This morning one of my teenagers woke me up with a hug, and said, “Thanks for feeding me so I don’t starve, Mom.” Understandably confused by this sudden display of gratitude, I asked him what he wanted, thinking that he wanted money or something. “It’s Valentine’s Day,” he said, “and I’m trying to be nice.”
“Thanks, honey,” I said and went back to sleep for another twenty minutes before my youngest daughter was prodding me out of bed to drive her and her brother to school. I should have taken a picture of the Valentine’s Day getup she had put together. Pink and white gingham taffeta party dress. Raspberry and black argyle tights. Pepto-Bismol pink butterfly shaped glasses. Her hair was gloriously bendy from the eight braids she had slept in last night in preparation for her school party. She was a fantastic mess; her very own girl, and she was thrilled with how she looked.
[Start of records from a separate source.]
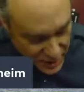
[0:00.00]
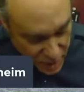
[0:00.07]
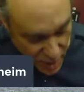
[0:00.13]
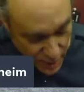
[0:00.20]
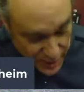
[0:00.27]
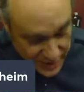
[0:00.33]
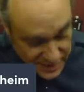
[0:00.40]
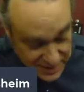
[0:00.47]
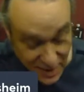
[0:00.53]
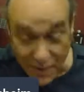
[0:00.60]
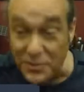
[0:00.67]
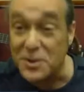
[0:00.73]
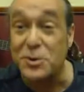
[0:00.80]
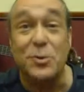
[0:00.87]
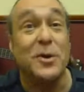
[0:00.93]
mm. I call
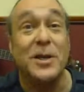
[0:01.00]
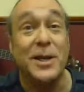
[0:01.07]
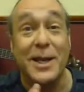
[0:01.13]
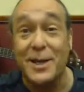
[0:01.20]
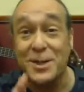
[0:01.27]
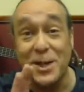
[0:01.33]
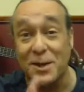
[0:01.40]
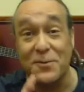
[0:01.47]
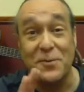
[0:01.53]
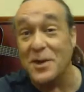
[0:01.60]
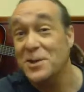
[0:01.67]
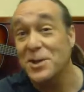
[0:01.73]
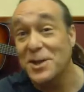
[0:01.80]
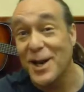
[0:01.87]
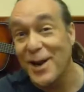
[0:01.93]
myself a strategic
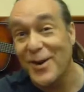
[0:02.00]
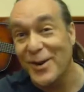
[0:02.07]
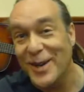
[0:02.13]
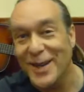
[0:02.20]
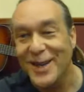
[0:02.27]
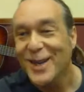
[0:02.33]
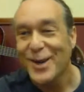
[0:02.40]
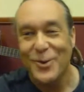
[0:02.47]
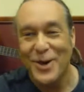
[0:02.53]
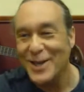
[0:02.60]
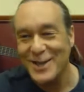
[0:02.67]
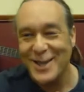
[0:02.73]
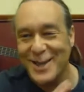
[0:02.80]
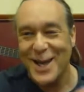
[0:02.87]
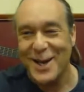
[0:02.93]
visionary. What there
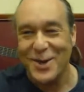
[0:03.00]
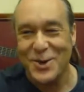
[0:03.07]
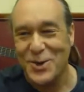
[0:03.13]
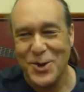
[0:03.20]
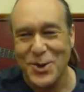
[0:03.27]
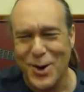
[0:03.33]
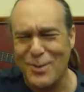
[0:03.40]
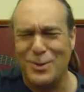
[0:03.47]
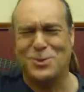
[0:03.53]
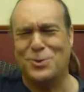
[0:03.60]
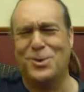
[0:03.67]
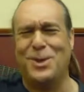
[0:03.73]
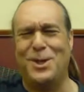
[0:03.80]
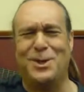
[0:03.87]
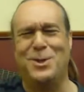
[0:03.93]
is it you that you do? I'm a
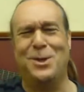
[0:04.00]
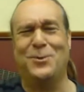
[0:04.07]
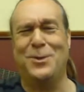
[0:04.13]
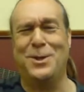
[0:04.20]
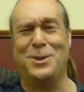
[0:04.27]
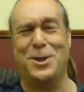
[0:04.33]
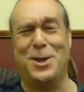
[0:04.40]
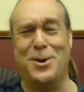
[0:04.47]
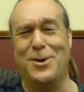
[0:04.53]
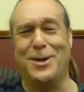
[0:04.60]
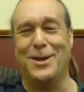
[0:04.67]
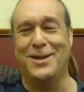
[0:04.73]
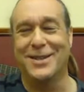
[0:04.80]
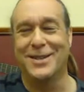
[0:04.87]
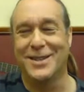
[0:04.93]
strategic
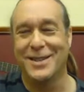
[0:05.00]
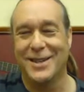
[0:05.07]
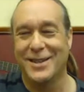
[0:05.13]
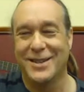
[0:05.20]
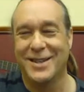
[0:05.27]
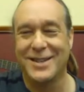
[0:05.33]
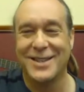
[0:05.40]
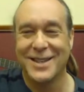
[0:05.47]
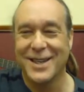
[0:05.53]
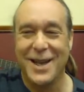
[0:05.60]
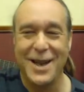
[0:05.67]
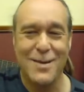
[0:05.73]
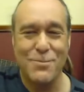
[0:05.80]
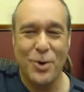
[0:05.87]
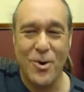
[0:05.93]
visionary.
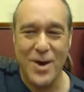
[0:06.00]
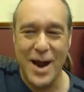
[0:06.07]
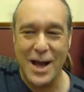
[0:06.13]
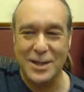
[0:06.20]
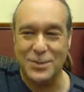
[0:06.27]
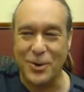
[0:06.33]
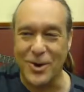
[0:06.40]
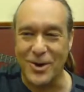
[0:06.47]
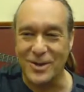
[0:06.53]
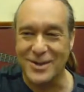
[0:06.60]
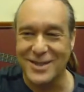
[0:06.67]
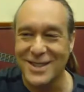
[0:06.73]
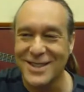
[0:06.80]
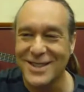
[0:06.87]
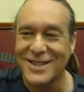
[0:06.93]
Import right.
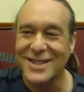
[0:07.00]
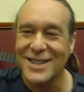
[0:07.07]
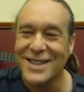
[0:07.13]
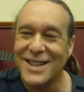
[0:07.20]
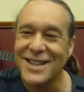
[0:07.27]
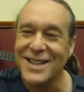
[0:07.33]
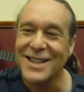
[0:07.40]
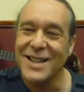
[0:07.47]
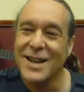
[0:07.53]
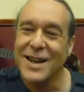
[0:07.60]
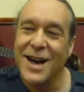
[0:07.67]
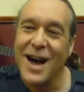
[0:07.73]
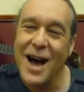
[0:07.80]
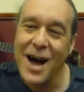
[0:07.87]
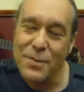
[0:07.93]
exports.
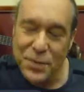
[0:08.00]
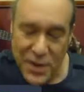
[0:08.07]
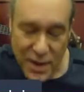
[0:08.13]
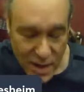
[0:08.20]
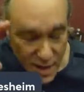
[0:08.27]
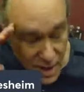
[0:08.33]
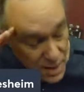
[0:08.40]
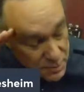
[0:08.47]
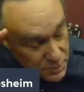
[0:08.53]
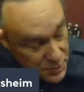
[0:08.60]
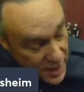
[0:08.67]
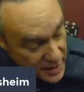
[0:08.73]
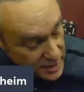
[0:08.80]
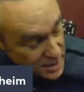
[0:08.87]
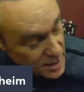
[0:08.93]
um,
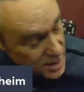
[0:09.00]
but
I have long learned to appreciate this kind of individuality. There are probably younger parents who look at her and think I’m crazy. I’m okay with that. At 44, I’m a much different parent than I was when I was at 34. Or 24. I look at her and I hope that she maintains that strong sense of self, and that she remains confident in liking what she likes.
At breakfast, my youngest son told me that my nose piercing was “weird” because I was pretty much fifty.
Now I’m not sure what being almost fifty has to do with anything, but I’m only 44, and I’m just me, I told him. And I like it. “But what about getting a tattoo?” he said. “Most people get their first tattoo in their twenties!”
“So?” I said. “I think it’s awesome.”
And that was the end of that. He starts junior high next year. He cares what people think. I get it.
It’s horrible outside: gray and rainy, with an icky wind. I’m rethinking my date to the hot springs tonight. Sushi and then a movie or something inside sounds much (much) more appealing. (And sex. I’m really looking forward to having some time for sex! This once a week business is for the birds.)